Task 9 — The smell that's actually a model problem

Context: A taxRate(Customer c) method has a 40-line conditional on c.country(), and the same country-branching also appears in currency(), dateFormat(), addressFormat(), and phoneValidator() — spread across five unrelated classes.

Decide: Refactor each site to a pattern? Or something else?


Discussion **Don't local-patch with five separate Strategies — this is a deeper design problem.** The same `country` conditional duplicated across *unrelated* modules is the senior.md signal: a **missing domain concept**. The country isn't just a tax input; it's a `Locale`/`Region` that *owns* tax rate, currency, date format, address format, and phone rules. Applying a separate Strategy at each of the five sites would multiply indirection (five hierarchies) without curing the root — and the *next* locale-dependent feature would be a sixth site needing a sixth Strategy. **Right move:** introduce a `Region` value object (or polymorphic type) that encapsulates all locale-dependent behavior. Each site asks `region.taxRate()`, `region.currency()`, etc. One concept replaces five parallel conditionals. The "pattern" here is closer to Replace Conditional with Polymorphism applied to a *new first-class type*, not five behavioral patterns bolted onto symptoms. Ask the senior test: "will the next locale feature be easy?" Only the `Region` approach answers yes.

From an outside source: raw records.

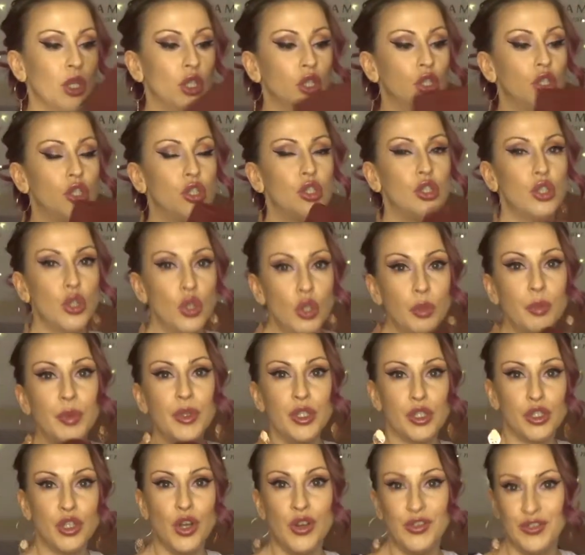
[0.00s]

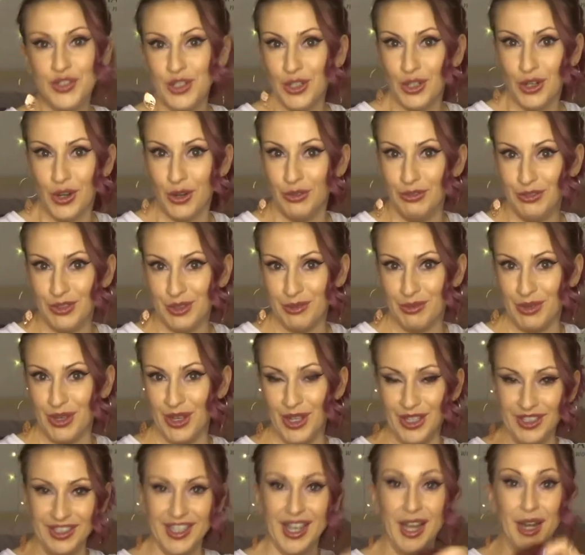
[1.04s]
super soft and
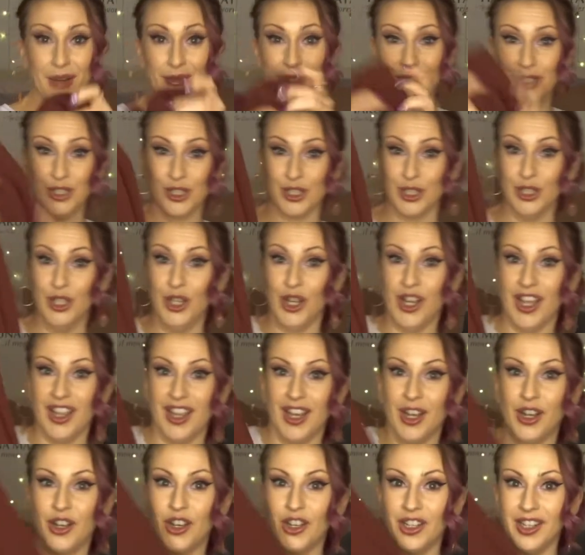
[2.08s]
comfortable, and I mean, just look at
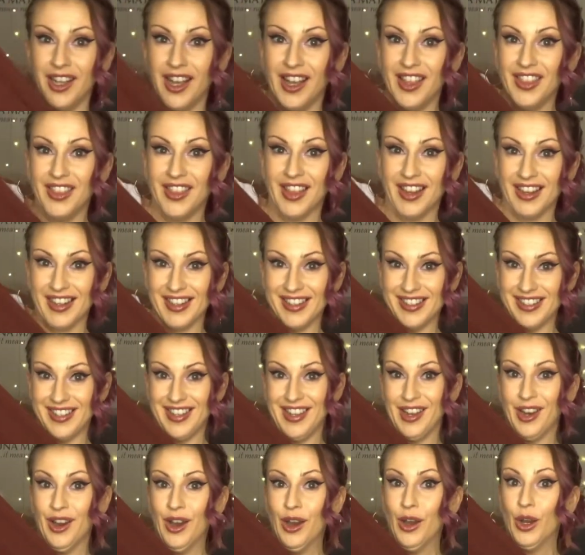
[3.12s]
that colour, that is
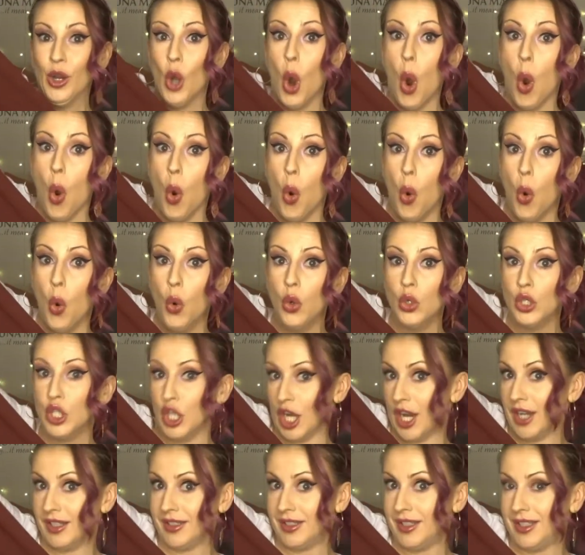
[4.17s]

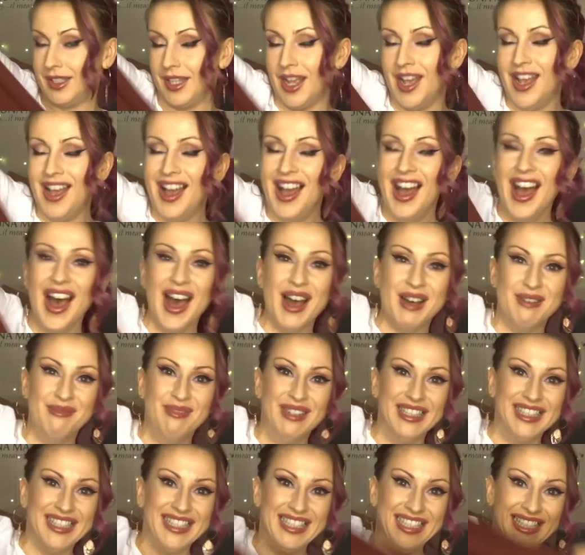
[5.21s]
gorgeous.
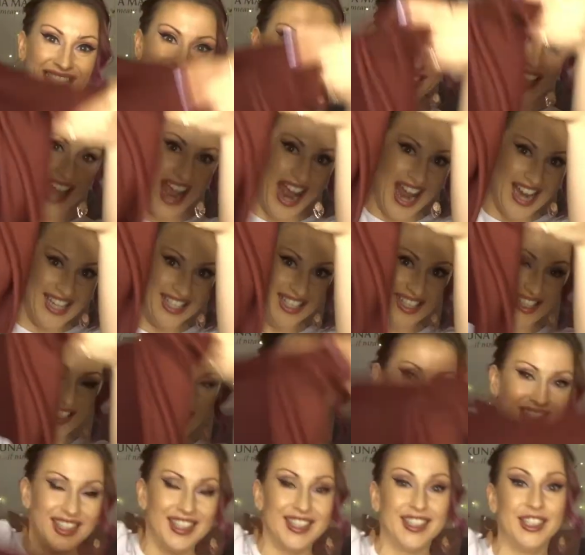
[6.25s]
So
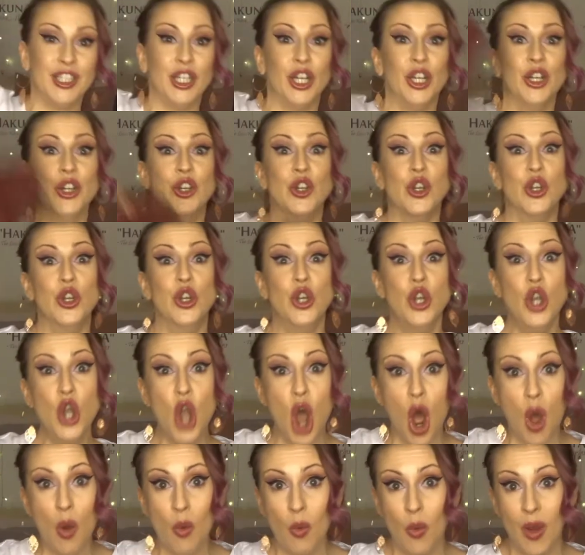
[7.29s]
yes,
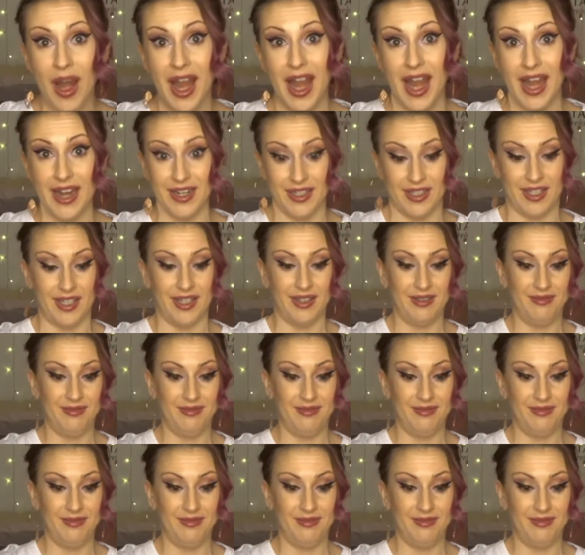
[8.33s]
cannot wait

Task 10 — Refactor away: the one-strategy strategy

Context: You inherit this. Git history shows DiscountStrategy has had exactly one implementation, NoDiscount, for two years. No others were ever added.

interface DiscountStrategy { BigDecimal apply(BigDecimal total); }
class NoDiscount implements DiscountStrategy {
    public BigDecimal apply(BigDecimal total) { return total; }
}
class Checkout {
    private DiscountStrategy discount = new NoDiscount();
    BigDecimal total(Cart c) { return discount.apply(c.subtotal()); }
}

Decide: Leave it, or refactor away?


Discussion **Refactor *away* — carefully.** This is a Strategy with one strategy that *does nothing* (`return total`), unchanged for two years. It carries no variation; the indirection is pure dead weight. This is the third direction — refactor *away from* a pattern — and the right call.
class Checkout {
    BigDecimal total(Cart c) { return c.subtotal(); }
}
Inline `NoDiscount`, delete the interface, remove the field. The code gets simpler and a reader no longer chases a virtual call that's a no-op. **The required caution (from junior.md):** before deleting, *confirm* there's no real plan to add discounts. Check the backlog, ask the team. "I don't understand why this exists" is not sufficient grounds to remove a pattern; "it has exactly one no-op implementation, two years of history with no others, and no discount feature on the roadmap" is. If a discount feature *is* imminent, leaving the seam may be cheaper than re-adding it. See [Refactoring Away From Patterns](../05-refactoring-away-from-patterns/junior.md).